Its not often that you play a game that literally everything is destructive. Just being able to walk up to a building, look at it, and start wailing out walls with a sledgehammer is just sheer awesomeness to me.

And to me, that play style was seriously different and innovative in its own matter.

Take example, basic game designs that are linear and straight forward, make you hafta go down, for example, a building that looks like a hangar. Now, for most games, you hafta basically go storming in through the front of the hangar, try and find cover, kill whoever between you and the cover, and spend some/most of the time hiding in that cover, picking off enemys. With Guerrilla, you could just scope out the action, and then run around the side of the building to where you think there is a bulk of the enemys, and blast a hole in the wall, and start tossing mines/grenades in there to start creaming the enemys, or just run in there and try and take out the enemys as much as you can before you either get gunned down, or there all dead.
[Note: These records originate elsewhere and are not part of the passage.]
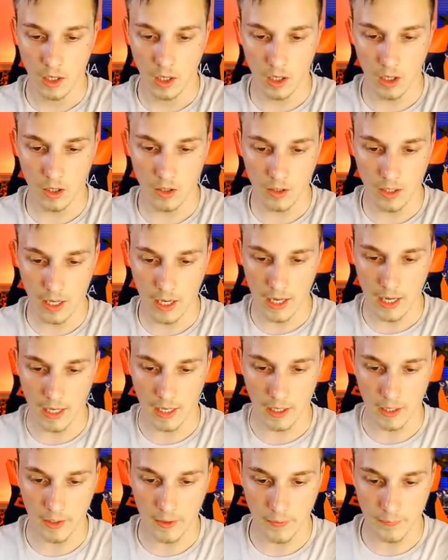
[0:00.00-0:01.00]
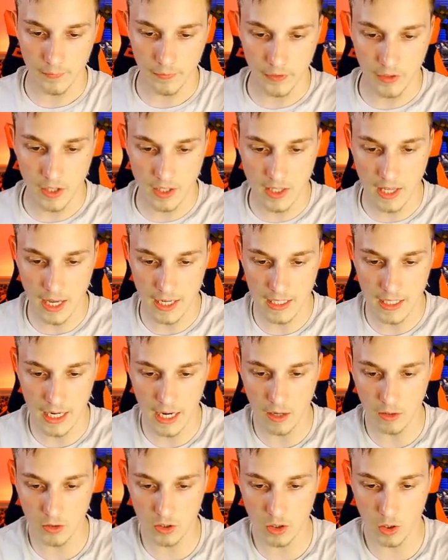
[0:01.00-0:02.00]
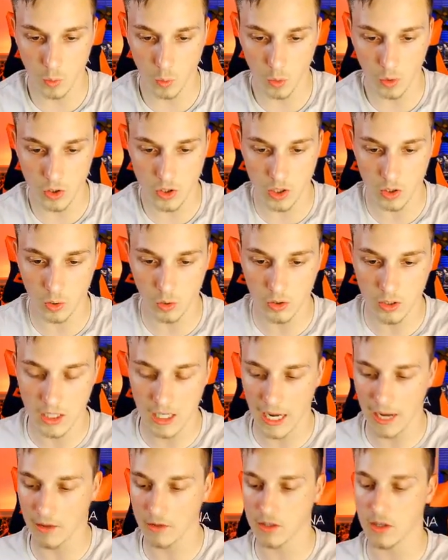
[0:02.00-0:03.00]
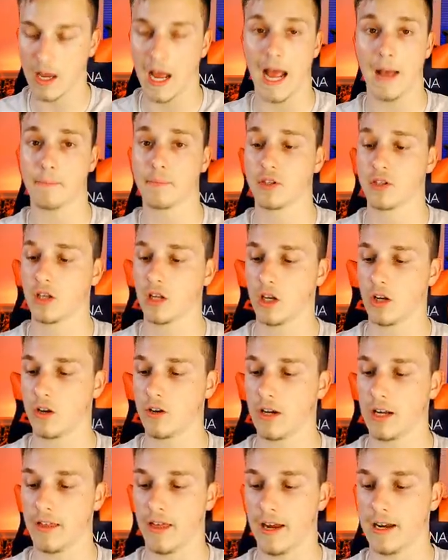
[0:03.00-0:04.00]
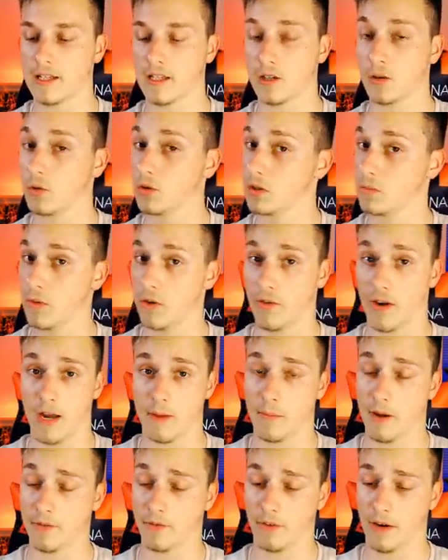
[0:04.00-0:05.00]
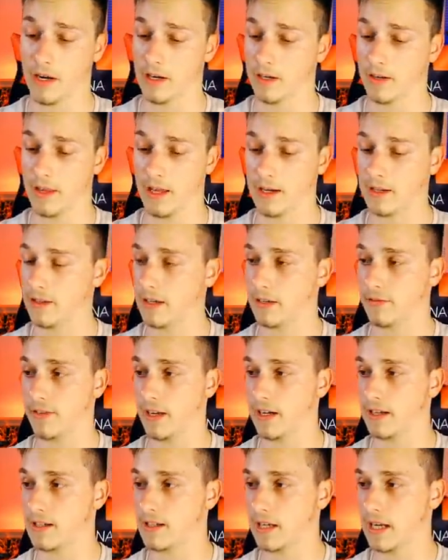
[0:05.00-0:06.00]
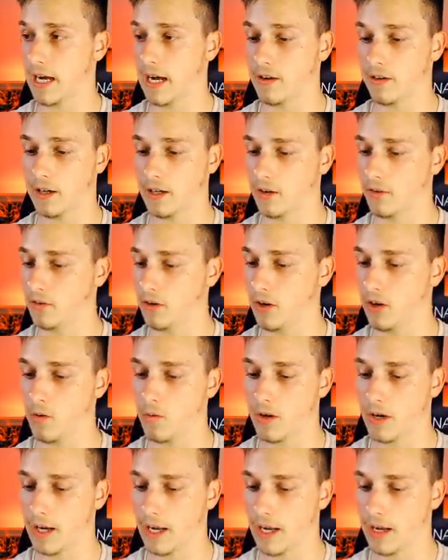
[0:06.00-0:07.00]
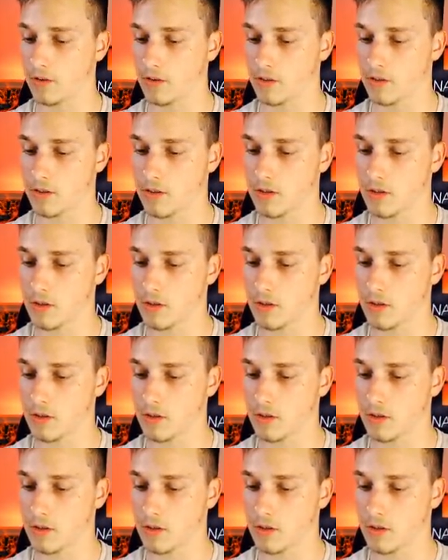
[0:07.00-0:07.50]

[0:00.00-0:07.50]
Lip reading: Okay. Does that count towards an ulti counter? Absolutely, that is an ultimate rare, my friend. If that doesn't count, I don't know what counts.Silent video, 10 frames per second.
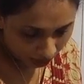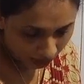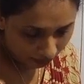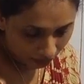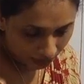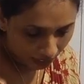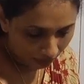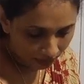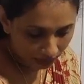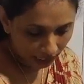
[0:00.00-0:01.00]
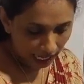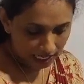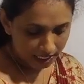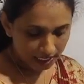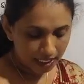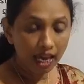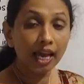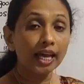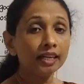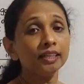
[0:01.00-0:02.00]
Then we have the cash in
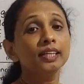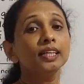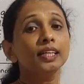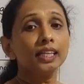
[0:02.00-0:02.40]
hand,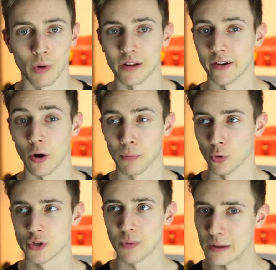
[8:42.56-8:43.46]
well, he got
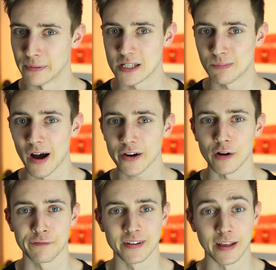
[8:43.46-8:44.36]
punched by Peter Parker.
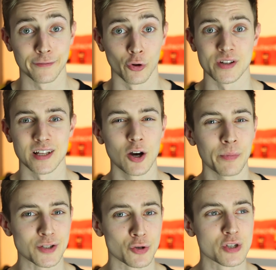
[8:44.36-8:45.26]
I think Nick Fury's a little
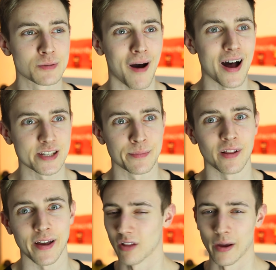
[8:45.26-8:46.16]
bit too smart to be
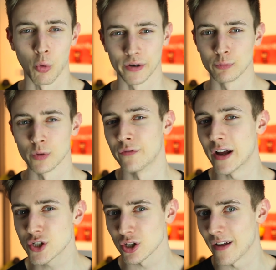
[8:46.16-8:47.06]
like wanting
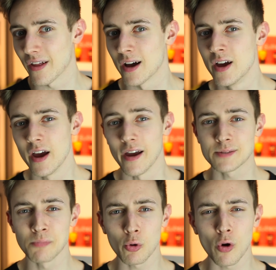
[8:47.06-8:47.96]
revenge like that.
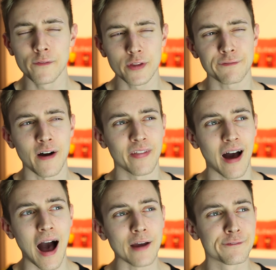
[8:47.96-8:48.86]
It's more over the fact that IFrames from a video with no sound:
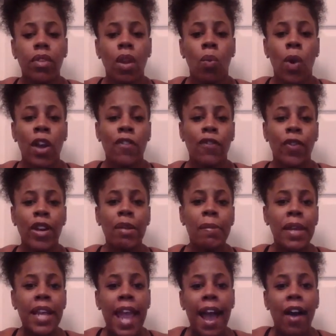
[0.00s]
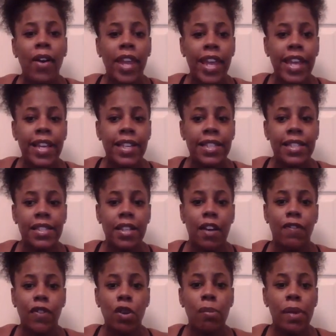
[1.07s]
what freaked me out is
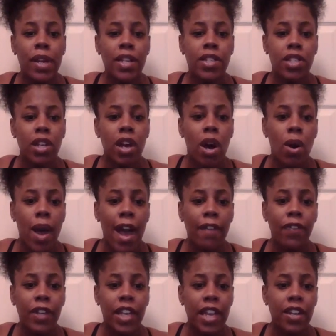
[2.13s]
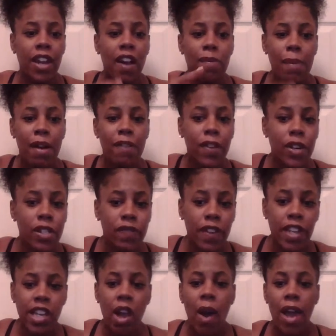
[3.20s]
a few minutes ago after getting off my first
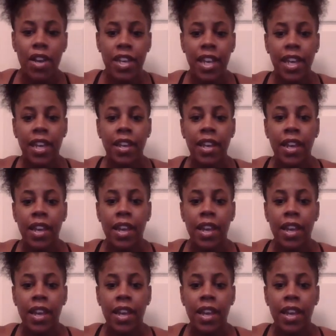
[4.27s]
video I did,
Guerrilla, to me, opened up a whole new style of gameplay for open world games.

I was playing Just Cause 2, and as sweet as that is open world, its nothing like Guerrilla, in terms of destruction to me. In Guerrilla, I destroyed the whole bridge in one of the lands with just a sledgehammer, whereas your suppose to strap a MOAB to a car and blow it, I went the blue collar way and screwed that bridge myself.

Guerrilla+ open world multiplayer= awesomeness.